◆ GIVEN ENTRIES
::::::::
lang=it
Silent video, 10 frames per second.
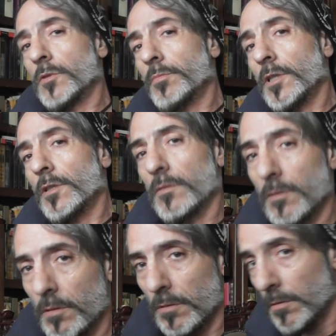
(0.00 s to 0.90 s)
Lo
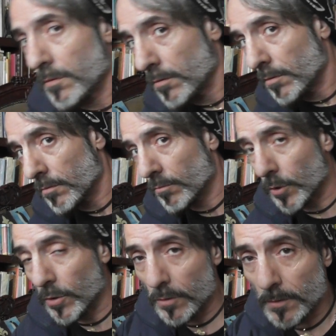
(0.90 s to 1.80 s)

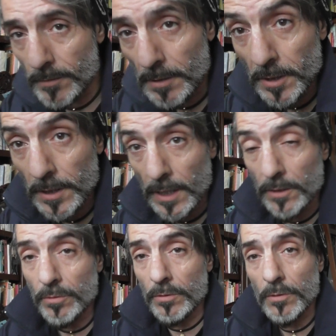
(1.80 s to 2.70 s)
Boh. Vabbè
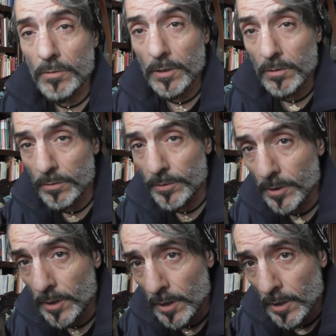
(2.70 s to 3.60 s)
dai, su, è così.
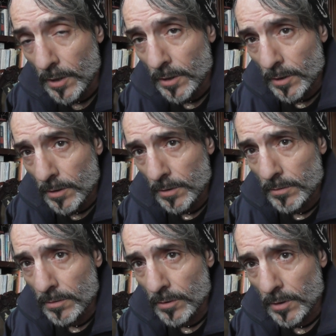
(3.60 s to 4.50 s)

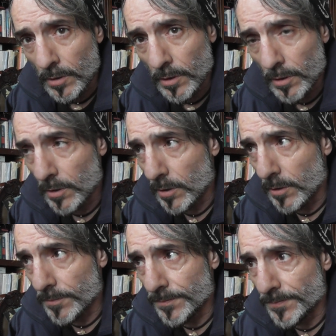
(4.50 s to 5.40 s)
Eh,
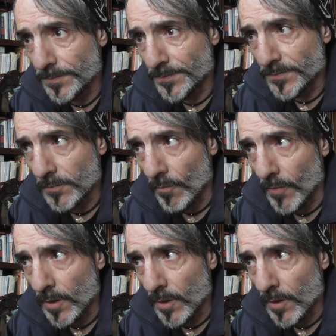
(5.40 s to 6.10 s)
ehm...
::::::::
◆ WORK TO BE COMPLETED
Repeat the entries verbatim; no pictures.

◆ RESPONSE TO THE TASK
lang=it
Silent video, 10 frames per second.
(0.00 s to 0.90 s)
Lo
(0.90 s to 1.80 s)

(1.80 s to 2.70 s)
Boh. Vabbè
(2.70 s to 3.60 s)
dai, su, è così.
(3.60 s to 4.50 s)

(4.50 s to 5.40 s)
Eh,
(5.40 s to 6.10 s)
ehm...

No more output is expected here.